Exercise inputs →
######
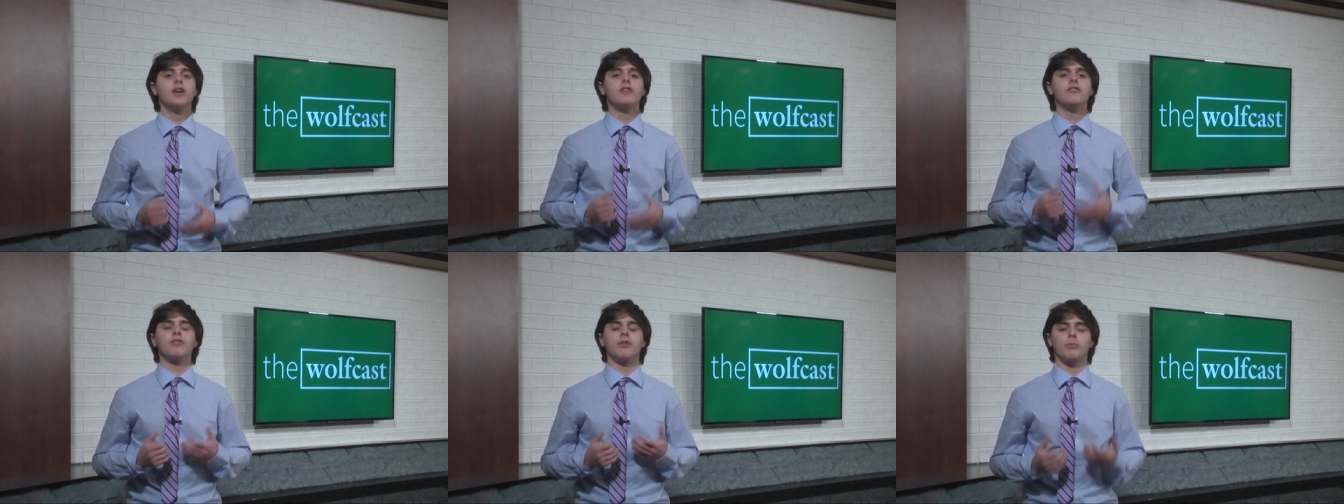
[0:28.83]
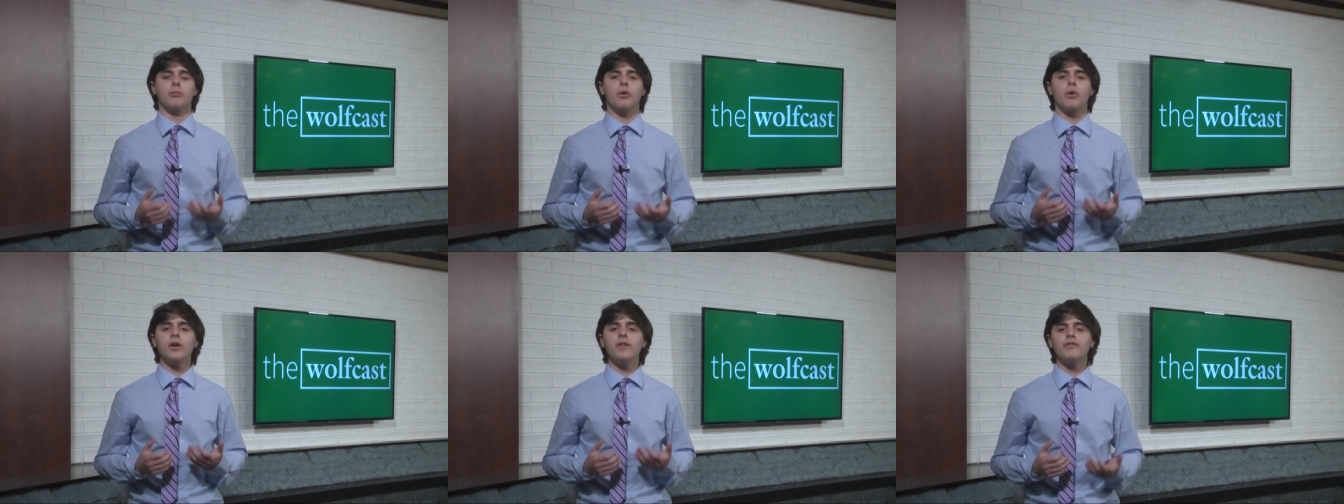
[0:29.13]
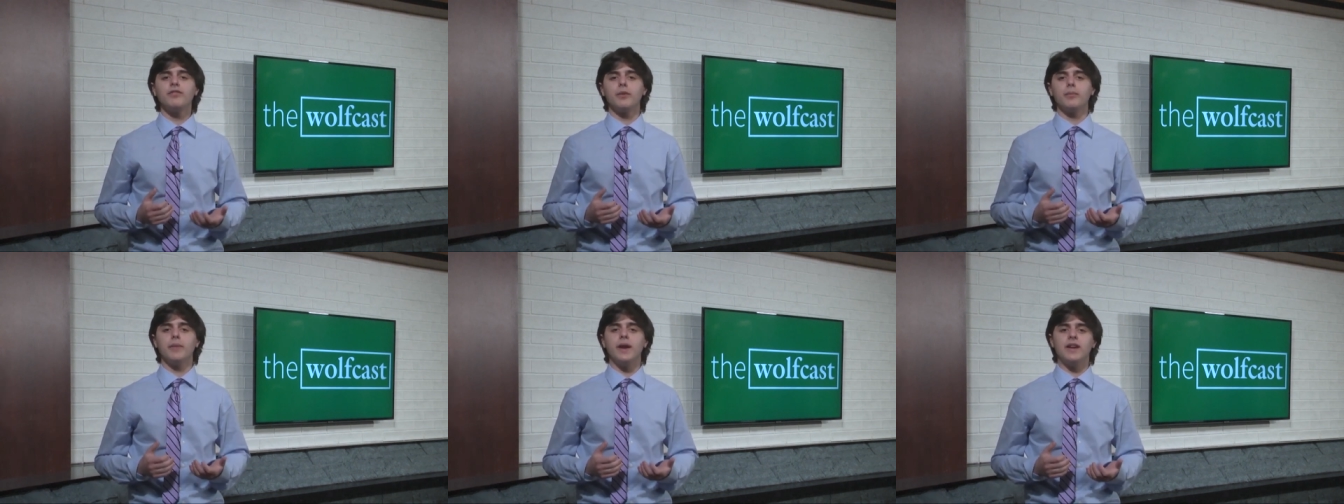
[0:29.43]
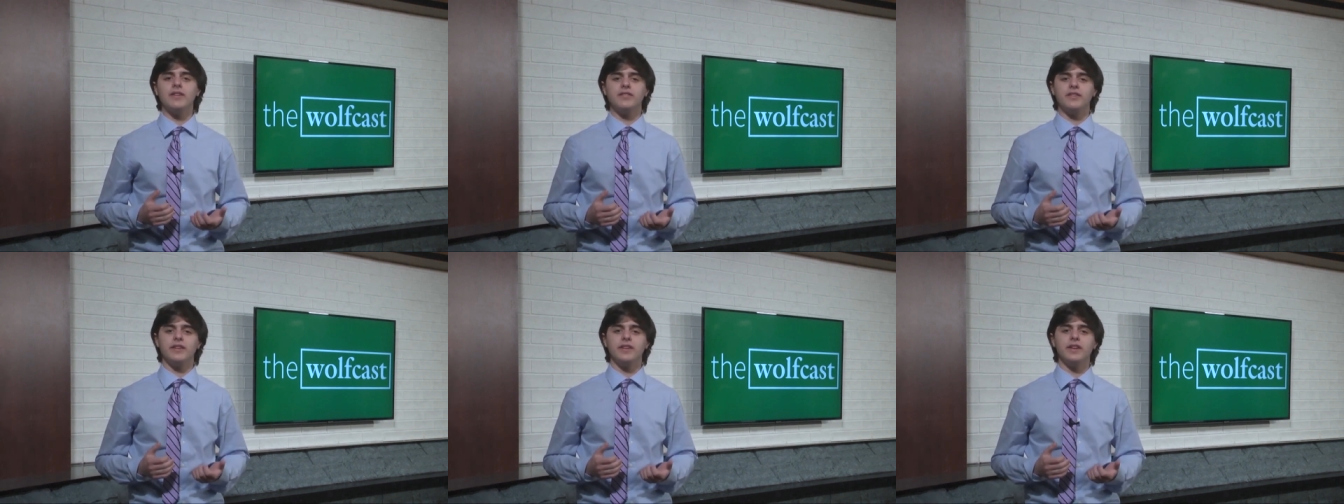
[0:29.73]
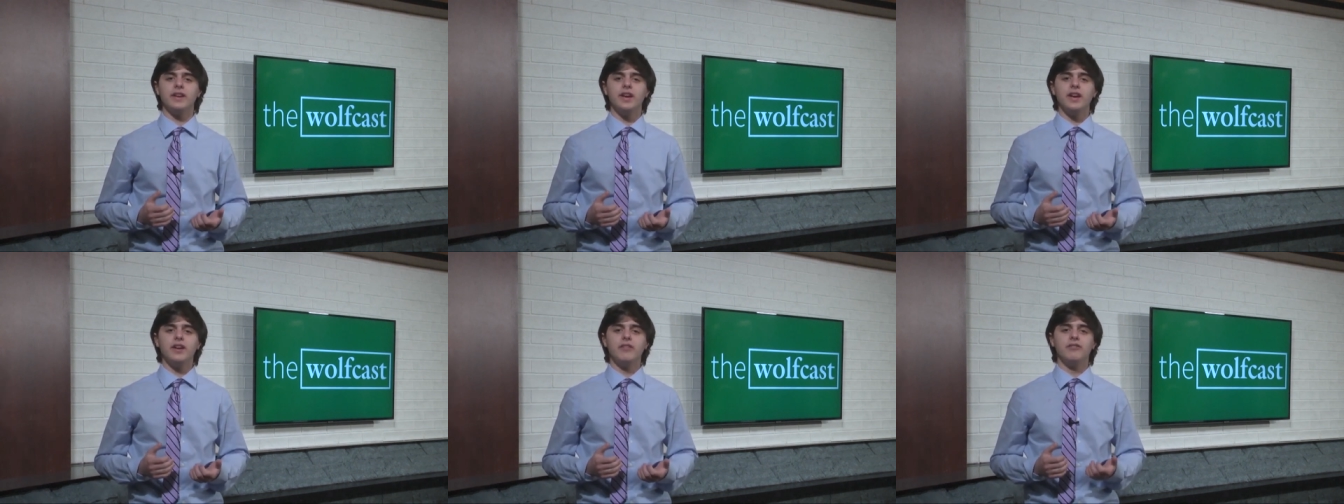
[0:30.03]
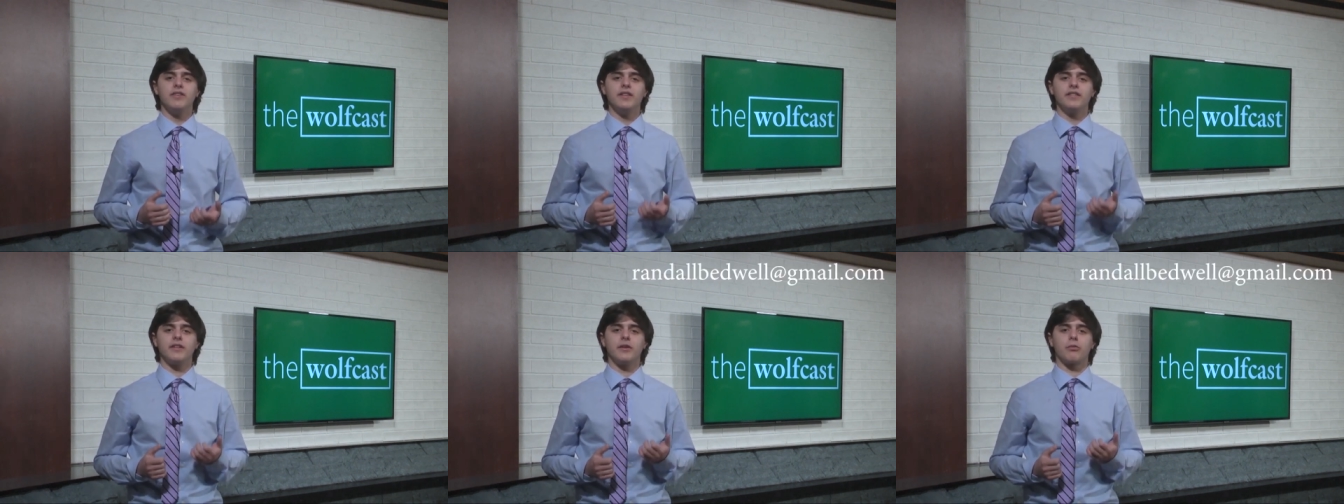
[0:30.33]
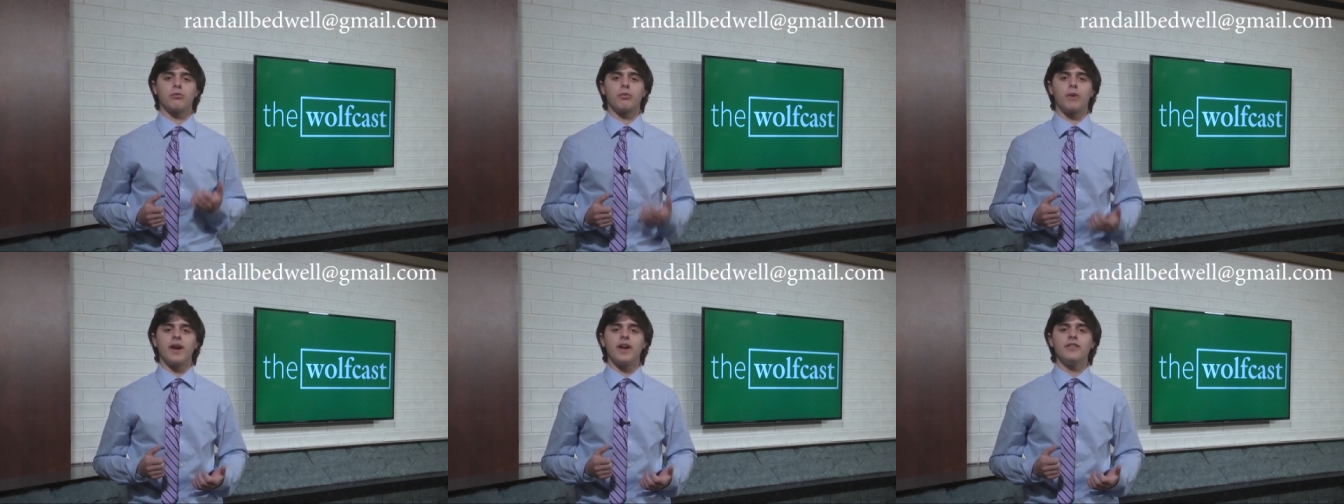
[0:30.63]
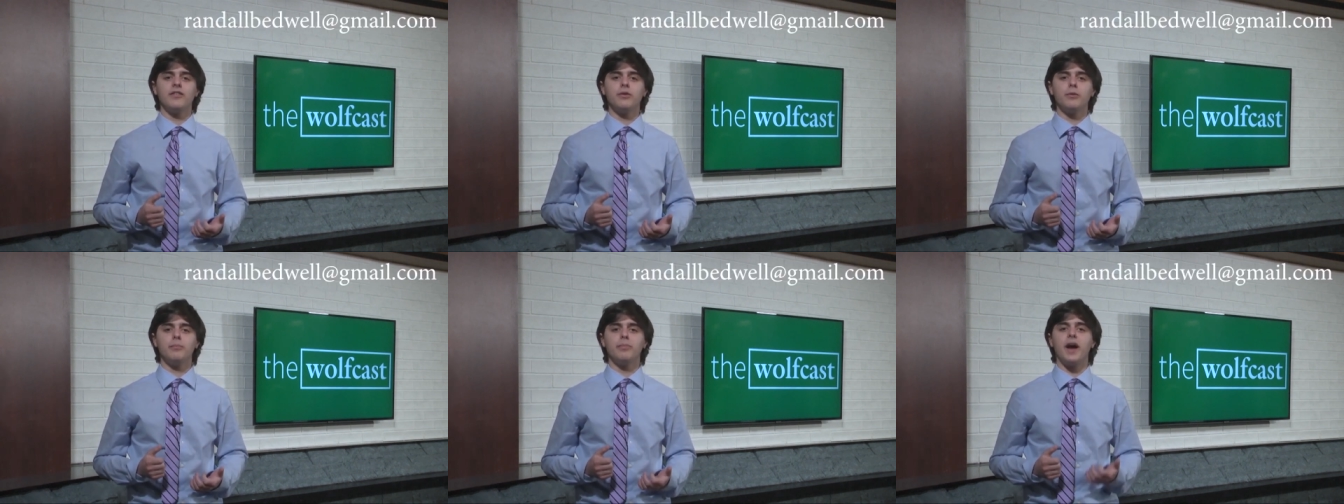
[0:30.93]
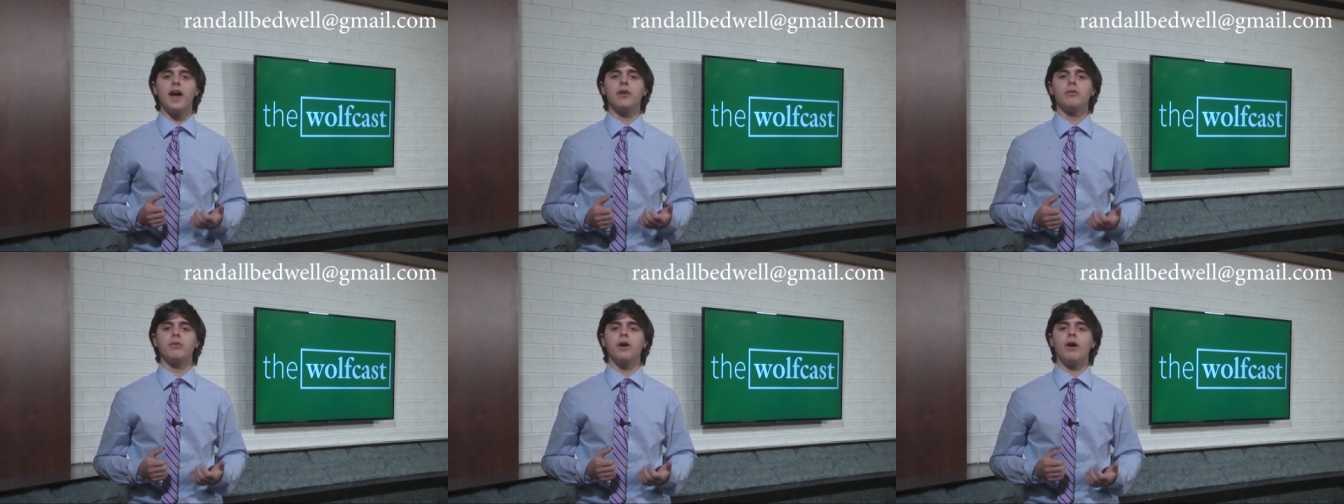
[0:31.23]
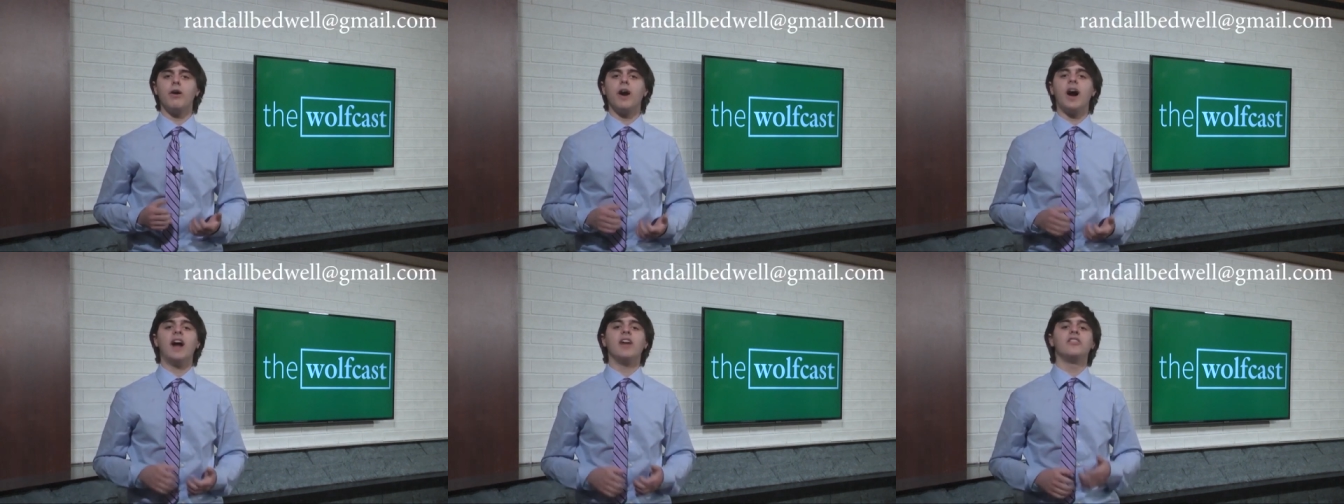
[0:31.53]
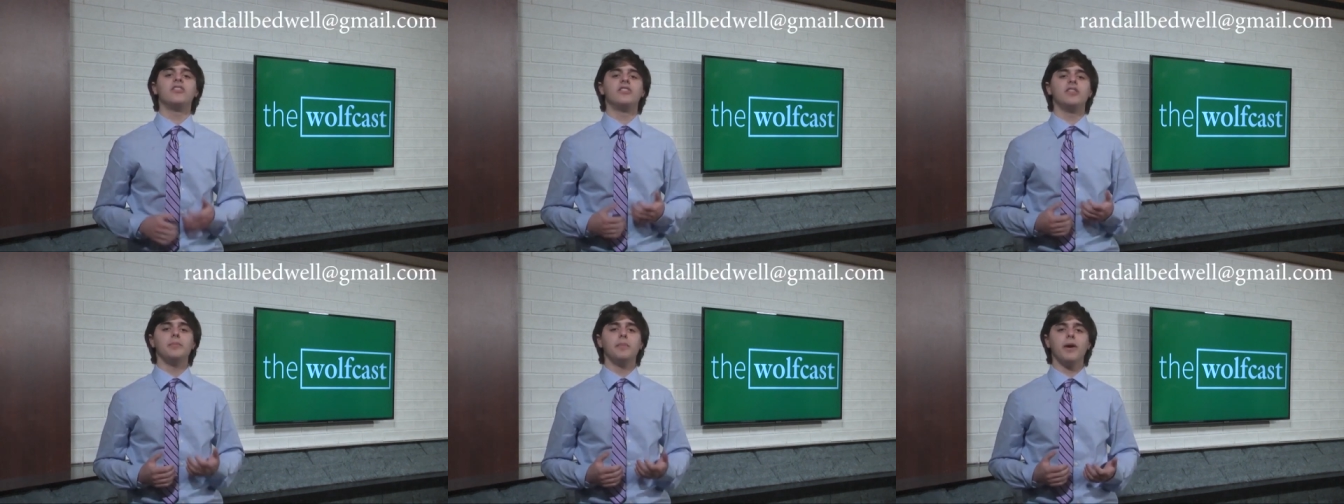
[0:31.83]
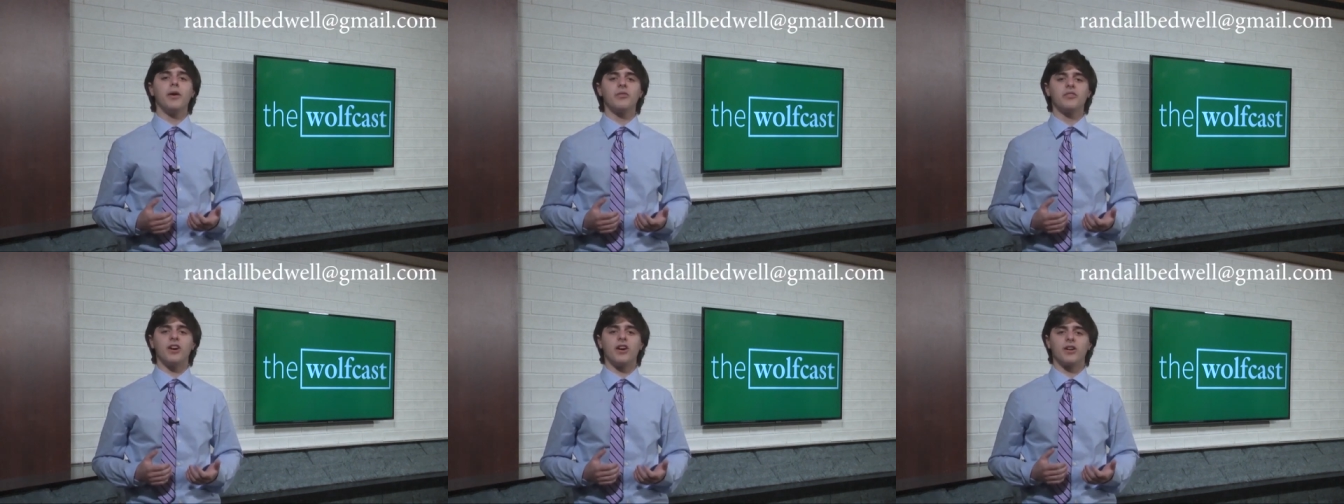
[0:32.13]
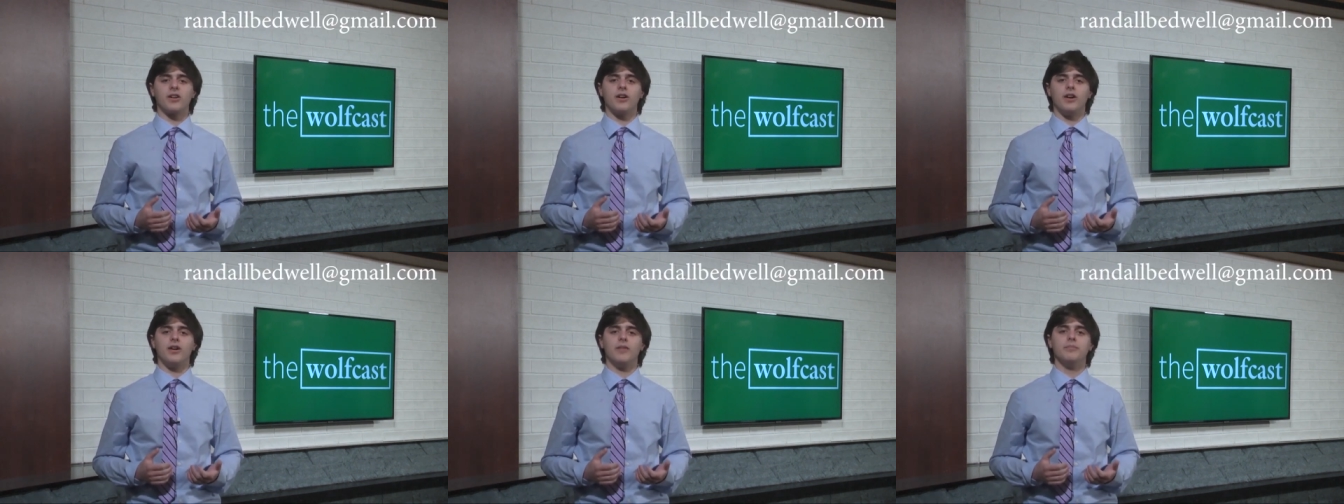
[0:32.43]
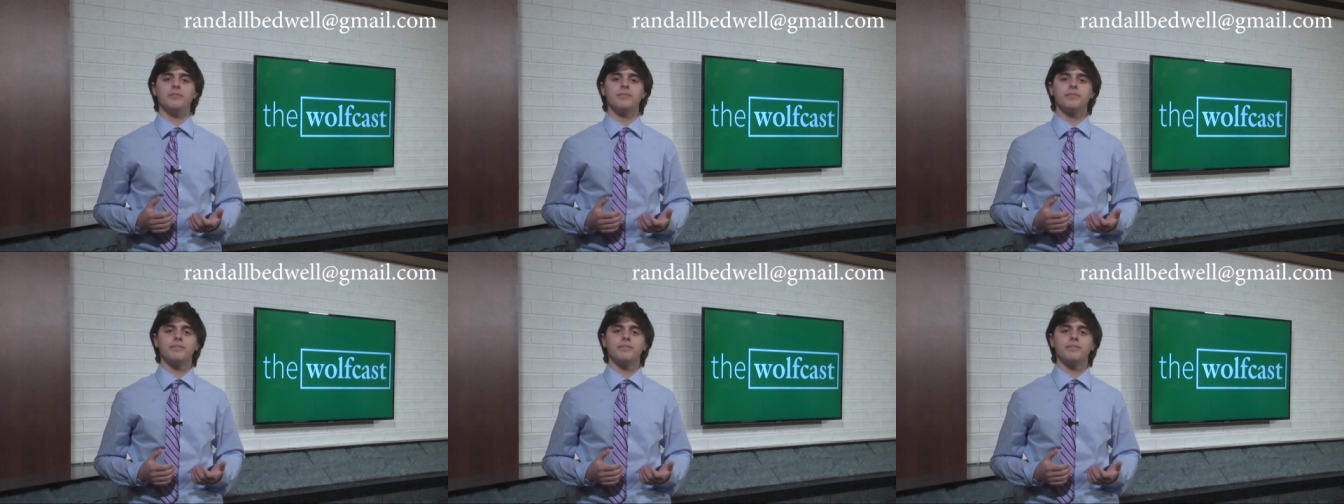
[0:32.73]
For more information, visit randallbedwell at gmail.com.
######
Task to carry out →
Leaving out only the pictures, retype every record exactly.

Expected answer →
[0:28.83]
[0:29.13]
[0:29.43]
[0:29.73]
[0:30.03]
[0:30.33]
[0:30.63]
[0:30.93]
[0:31.23]
[0:31.53]
[0:31.83]
[0:32.13]
[0:32.43]
[0:32.73]
For more information, visit randallbedwell at gmail.com.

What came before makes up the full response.